── DATA TO PROCESS

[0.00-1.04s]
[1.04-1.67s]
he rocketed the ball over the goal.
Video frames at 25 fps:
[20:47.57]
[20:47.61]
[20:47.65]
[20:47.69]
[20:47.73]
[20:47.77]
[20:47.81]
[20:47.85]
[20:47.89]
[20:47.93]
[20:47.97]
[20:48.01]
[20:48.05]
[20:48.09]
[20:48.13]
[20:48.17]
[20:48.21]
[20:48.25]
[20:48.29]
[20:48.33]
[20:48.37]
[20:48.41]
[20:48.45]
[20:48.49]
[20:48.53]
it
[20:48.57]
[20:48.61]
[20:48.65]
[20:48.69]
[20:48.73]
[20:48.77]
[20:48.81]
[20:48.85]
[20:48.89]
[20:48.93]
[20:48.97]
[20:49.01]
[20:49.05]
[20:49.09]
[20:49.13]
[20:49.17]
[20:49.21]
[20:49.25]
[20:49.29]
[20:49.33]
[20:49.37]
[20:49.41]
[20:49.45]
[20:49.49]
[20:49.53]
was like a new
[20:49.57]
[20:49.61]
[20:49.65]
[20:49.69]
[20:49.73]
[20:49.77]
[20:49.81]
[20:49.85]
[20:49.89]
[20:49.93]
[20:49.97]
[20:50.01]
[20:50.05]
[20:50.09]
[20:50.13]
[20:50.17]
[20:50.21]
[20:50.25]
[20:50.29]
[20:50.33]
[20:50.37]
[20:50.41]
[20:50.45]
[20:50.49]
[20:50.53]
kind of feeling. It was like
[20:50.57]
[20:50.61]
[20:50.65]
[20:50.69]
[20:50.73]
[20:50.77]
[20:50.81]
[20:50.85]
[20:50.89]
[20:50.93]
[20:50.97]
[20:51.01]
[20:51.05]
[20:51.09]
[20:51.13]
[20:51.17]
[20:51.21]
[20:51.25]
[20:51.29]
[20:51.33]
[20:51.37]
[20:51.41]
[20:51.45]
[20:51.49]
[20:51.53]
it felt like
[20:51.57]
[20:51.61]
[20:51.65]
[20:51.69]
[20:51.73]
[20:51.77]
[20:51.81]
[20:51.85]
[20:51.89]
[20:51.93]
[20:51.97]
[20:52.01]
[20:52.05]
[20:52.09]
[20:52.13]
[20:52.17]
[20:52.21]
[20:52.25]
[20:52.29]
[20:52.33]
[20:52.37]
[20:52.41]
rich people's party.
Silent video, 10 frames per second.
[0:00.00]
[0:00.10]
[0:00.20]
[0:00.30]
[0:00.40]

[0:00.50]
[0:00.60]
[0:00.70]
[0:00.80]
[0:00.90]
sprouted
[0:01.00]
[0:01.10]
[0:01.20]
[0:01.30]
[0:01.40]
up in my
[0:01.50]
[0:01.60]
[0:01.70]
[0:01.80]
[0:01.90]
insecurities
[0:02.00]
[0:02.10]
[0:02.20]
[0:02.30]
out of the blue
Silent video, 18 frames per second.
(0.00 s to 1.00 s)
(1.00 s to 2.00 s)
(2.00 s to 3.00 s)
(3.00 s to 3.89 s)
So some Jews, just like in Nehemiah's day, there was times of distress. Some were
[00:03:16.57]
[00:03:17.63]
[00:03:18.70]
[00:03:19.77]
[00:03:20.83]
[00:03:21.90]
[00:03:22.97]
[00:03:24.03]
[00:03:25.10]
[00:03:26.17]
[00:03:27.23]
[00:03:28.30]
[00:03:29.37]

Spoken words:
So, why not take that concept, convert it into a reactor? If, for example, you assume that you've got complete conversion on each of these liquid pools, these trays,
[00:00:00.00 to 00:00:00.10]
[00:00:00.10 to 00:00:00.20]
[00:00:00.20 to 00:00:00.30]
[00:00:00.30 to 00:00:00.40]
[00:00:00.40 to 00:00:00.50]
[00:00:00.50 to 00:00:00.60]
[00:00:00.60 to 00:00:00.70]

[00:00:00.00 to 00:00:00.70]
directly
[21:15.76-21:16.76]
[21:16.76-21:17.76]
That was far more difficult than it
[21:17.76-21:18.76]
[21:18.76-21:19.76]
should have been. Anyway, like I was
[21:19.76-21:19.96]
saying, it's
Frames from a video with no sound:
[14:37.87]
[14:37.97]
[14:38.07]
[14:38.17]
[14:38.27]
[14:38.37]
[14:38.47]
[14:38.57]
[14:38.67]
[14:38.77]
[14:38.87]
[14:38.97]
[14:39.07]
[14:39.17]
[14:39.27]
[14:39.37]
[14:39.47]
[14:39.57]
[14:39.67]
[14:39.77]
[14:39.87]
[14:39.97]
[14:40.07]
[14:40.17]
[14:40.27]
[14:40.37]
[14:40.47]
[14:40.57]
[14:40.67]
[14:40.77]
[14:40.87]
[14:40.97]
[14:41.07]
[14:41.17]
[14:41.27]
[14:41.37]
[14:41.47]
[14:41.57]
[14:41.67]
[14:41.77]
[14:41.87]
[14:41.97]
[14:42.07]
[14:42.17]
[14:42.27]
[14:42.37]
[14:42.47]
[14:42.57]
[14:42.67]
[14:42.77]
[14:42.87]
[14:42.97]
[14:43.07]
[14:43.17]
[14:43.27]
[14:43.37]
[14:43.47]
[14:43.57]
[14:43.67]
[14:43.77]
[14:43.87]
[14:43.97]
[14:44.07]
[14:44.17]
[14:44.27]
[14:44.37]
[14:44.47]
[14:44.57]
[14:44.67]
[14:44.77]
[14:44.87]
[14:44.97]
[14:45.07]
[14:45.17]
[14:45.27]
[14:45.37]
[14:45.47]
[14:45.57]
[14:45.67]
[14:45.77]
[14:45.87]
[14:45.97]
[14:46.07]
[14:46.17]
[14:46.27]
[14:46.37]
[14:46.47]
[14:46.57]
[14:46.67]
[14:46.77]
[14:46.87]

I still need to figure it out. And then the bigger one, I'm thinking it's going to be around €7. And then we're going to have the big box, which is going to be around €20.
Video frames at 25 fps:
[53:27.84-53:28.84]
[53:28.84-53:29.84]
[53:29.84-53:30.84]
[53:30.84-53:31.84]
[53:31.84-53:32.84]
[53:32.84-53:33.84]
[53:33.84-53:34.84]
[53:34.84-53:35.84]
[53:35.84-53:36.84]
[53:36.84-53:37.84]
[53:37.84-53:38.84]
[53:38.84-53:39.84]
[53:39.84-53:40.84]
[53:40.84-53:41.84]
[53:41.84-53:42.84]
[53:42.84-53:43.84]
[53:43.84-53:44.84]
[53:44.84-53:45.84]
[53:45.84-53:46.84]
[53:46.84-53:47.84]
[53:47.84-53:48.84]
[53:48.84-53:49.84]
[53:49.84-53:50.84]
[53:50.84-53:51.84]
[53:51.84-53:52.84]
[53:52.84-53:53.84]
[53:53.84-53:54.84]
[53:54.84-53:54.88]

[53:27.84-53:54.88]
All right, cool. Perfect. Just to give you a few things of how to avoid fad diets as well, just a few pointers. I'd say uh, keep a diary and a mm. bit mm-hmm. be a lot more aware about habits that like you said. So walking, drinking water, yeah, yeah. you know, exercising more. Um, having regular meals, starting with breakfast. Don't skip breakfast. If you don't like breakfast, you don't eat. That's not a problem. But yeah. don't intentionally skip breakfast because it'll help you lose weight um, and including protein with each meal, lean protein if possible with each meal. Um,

────

[TASK DESCRIPTION] Line by line, transcribe the material exactly.

[TASK RESPONSE]
[0.00-1.04s]
[1.04-1.67s]
he rocketed the ball over the goal.
Video frames at 25 fps:
[20:47.57]
[20:47.61]
[20:47.65]
[20:47.69]
[20:47.73]
[20:47.77]
[20:47.81]
[20:47.85]
[20:47.89]
[20:47.93]
[20:47.97]
[20:48.01]
[20:48.05]
[20:48.09]
[20:48.13]
[20:48.17]
[20:48.21]
[20:48.25]
[20:48.29]
[20:48.33]
[20:48.37]
[20:48.41]
[20:48.45]
[20:48.49]
[20:48.53]
it
[20:48.57]
[20:48.61]
[20:48.65]
[20:48.69]
[20:48.73]
[20:48.77]
[20:48.81]
[20:48.85]
[20:48.89]
[20:48.93]
[20:48.97]
[20:49.01]
[20:49.05]
[20:49.09]
[20:49.13]
[20:49.17]
[20:49.21]
[20:49.25]
[20:49.29]
[20:49.33]
[20:49.37]
[20:49.41]
[20:49.45]
[20:49.49]
[20:49.53]
was like a new
[20:49.57]
[20:49.61]
[20:49.65]
[20:49.69]
[20:49.73]
[20:49.77]
[20:49.81]
[20:49.85]
[20:49.89]
[20:49.93]
[20:49.97]
[20:50.01]
[20:50.05]
[20:50.09]
[20:50.13]
[20:50.17]
[20:50.21]
[20:50.25]
[20:50.29]
[20:50.33]
[20:50.37]
[20:50.41]
[20:50.45]
[20:50.49]
[20:50.53]
kind of feeling. It was like
[20:50.57]
[20:50.61]
[20:50.65]
[20:50.69]
[20:50.73]
[20:50.77]
[20:50.81]
[20:50.85]
[20:50.89]
[20:50.93]
[20:50.97]
[20:51.01]
[20:51.05]
[20:51.09]
[20:51.13]
[20:51.17]
[20:51.21]
[20:51.25]
[20:51.29]
[20:51.33]
[20:51.37]
[20:51.41]
[20:51.45]
[20:51.49]
[20:51.53]
it felt like
[20:51.57]
[20:51.61]
[20:51.65]
[20:51.69]
[20:51.73]
[20:51.77]
[20:51.81]
[20:51.85]
[20:51.89]
[20:51.93]
[20:51.97]
[20:52.01]
[20:52.05]
[20:52.09]
[20:52.13]
[20:52.17]
[20:52.21]
[20:52.25]
[20:52.29]
[20:52.33]
[20:52.37]
[20:52.41]
rich people's party.
Silent video, 10 frames per second.
[0:00.00]
[0:00.10]
[0:00.20]
[0:00.30]
[0:00.40]

[0:00.50]
[0:00.60]
[0:00.70]
[0:00.80]
[0:00.90]
sprouted
[0:01.00]
[0:01.10]
[0:01.20]
[0:01.30]
[0:01.40]
up in my
[0:01.50]
[0:01.60]
[0:01.70]
[0:01.80]
[0:01.90]
insecurities
[0:02.00]
[0:02.10]
[0:02.20]
[0:02.30]
out of the blue
Silent video, 18 frames per second.
(0.00 s to 1.00 s)
(1.00 s to 2.00 s)
(2.00 s to 3.00 s)
(3.00 s to 3.89 s)
So some Jews, just like in Nehemiah's day, there was times of distress. Some were
[00:03:16.57]
[00:03:17.63]
[00:03:18.70]
[00:03:19.77]
[00:03:20.83]
[00:03:21.90]
[00:03:22.97]
[00:03:24.03]
[00:03:25.10]
[00:03:26.17]
[00:03:27.23]
[00:03:28.30]
[00:03:29.37]

Spoken words:
So, why not take that concept, convert it into a reactor? If, for example, you assume that you've got complete conversion on each of these liquid pools, these trays,
[00:00:00.00 to 00:00:00.10]
[00:00:00.10 to 00:00:00.20]
[00:00:00.20 to 00:00:00.30]
[00:00:00.30 to 00:00:00.40]
[00:00:00.40 to 00:00:00.50]
[00:00:00.50 to 00:00:00.60]
[00:00:00.60 to 00:00:00.70]

[00:00:00.00 to 00:00:00.70]
directly
[21:15.76-21:16.76]
[21:16.76-21:17.76]
That was far more difficult than it
[21:17.76-21:18.76]
[21:18.76-21:19.76]
should have been. Anyway, like I was
[21:19.76-21:19.96]
saying, it's
Frames from a video with no sound:
[14:37.87]
[14:37.97]
[14:38.07]
[14:38.17]
[14:38.27]
[14:38.37]
[14:38.47]
[14:38.57]
[14:38.67]
[14:38.77]
[14:38.87]
[14:38.97]
[14:39.07]
[14:39.17]
[14:39.27]
[14:39.37]
[14:39.47]
[14:39.57]
[14:39.67]
[14:39.77]
[14:39.87]
[14:39.97]
[14:40.07]
[14:40.17]
[14:40.27]
[14:40.37]
[14:40.47]
[14:40.57]
[14:40.67]
[14:40.77]
[14:40.87]
[14:40.97]
[14:41.07]
[14:41.17]
[14:41.27]
[14:41.37]
[14:41.47]
[14:41.57]
[14:41.67]
[14:41.77]
[14:41.87]
[14:41.97]
[14:42.07]
[14:42.17]
[14:42.27]
[14:42.37]
[14:42.47]
[14:42.57]
[14:42.67]
[14:42.77]
[14:42.87]
[14:42.97]
[14:43.07]
[14:43.17]
[14:43.27]
[14:43.37]
[14:43.47]
[14:43.57]
[14:43.67]
[14:43.77]
[14:43.87]
[14:43.97]
[14:44.07]
[14:44.17]
[14:44.27]
[14:44.37]
[14:44.47]
[14:44.57]
[14:44.67]
[14:44.77]
[14:44.87]
[14:44.97]
[14:45.07]
[14:45.17]
[14:45.27]
[14:45.37]
[14:45.47]
[14:45.57]
[14:45.67]
[14:45.77]
[14:45.87]
[14:45.97]
[14:46.07]
[14:46.17]
[14:46.27]
[14:46.37]
[14:46.47]
[14:46.57]
[14:46.67]
[14:46.77]
[14:46.87]

I still need to figure it out. And then the bigger one, I'm thinking it's going to be around €7. And then we're going to have the big box, which is going to be around €20.
Video frames at 25 fps:
[53:27.84-53:28.84]
[53:28.84-53:29.84]
[53:29.84-53:30.84]
[53:30.84-53:31.84]
[53:31.84-53:32.84]
[53:32.84-53:33.84]
[53:33.84-53:34.84]
[53:34.84-53:35.84]
[53:35.84-53:36.84]
[53:36.84-53:37.84]
[53:37.84-53:38.84]
[53:38.84-53:39.84]
[53:39.84-53:40.84]
[53:40.84-53:41.84]
[53:41.84-53:42.84]
[53:42.84-53:43.84]
[53:43.84-53:44.84]
[53:44.84-53:45.84]
[53:45.84-53:46.84]
[53:46.84-53:47.84]
[53:47.84-53:48.84]
[53:48.84-53:49.84]
[53:49.84-53:50.84]
[53:50.84-53:51.84]
[53:51.84-53:52.84]
[53:52.84-53:53.84]
[53:53.84-53:54.84]
[53:54.84-53:54.88]

[53:27.84-53:54.88]
All right, cool. Perfect. Just to give you a few things of how to avoid fad diets as well, just a few pointers. I'd say uh, keep a diary and a mm. bit mm-hmm. be a lot more aware about habits that like you said. So walking, drinking water, yeah, yeah. you know, exercising more. Um, having regular meals, starting with breakfast. Don't skip breakfast. If you don't like breakfast, you don't eat. That's not a problem. But yeah. don't intentionally skip breakfast because it'll help you lose weight um, and including protein with each meal, lean protein if possible with each meal. Um,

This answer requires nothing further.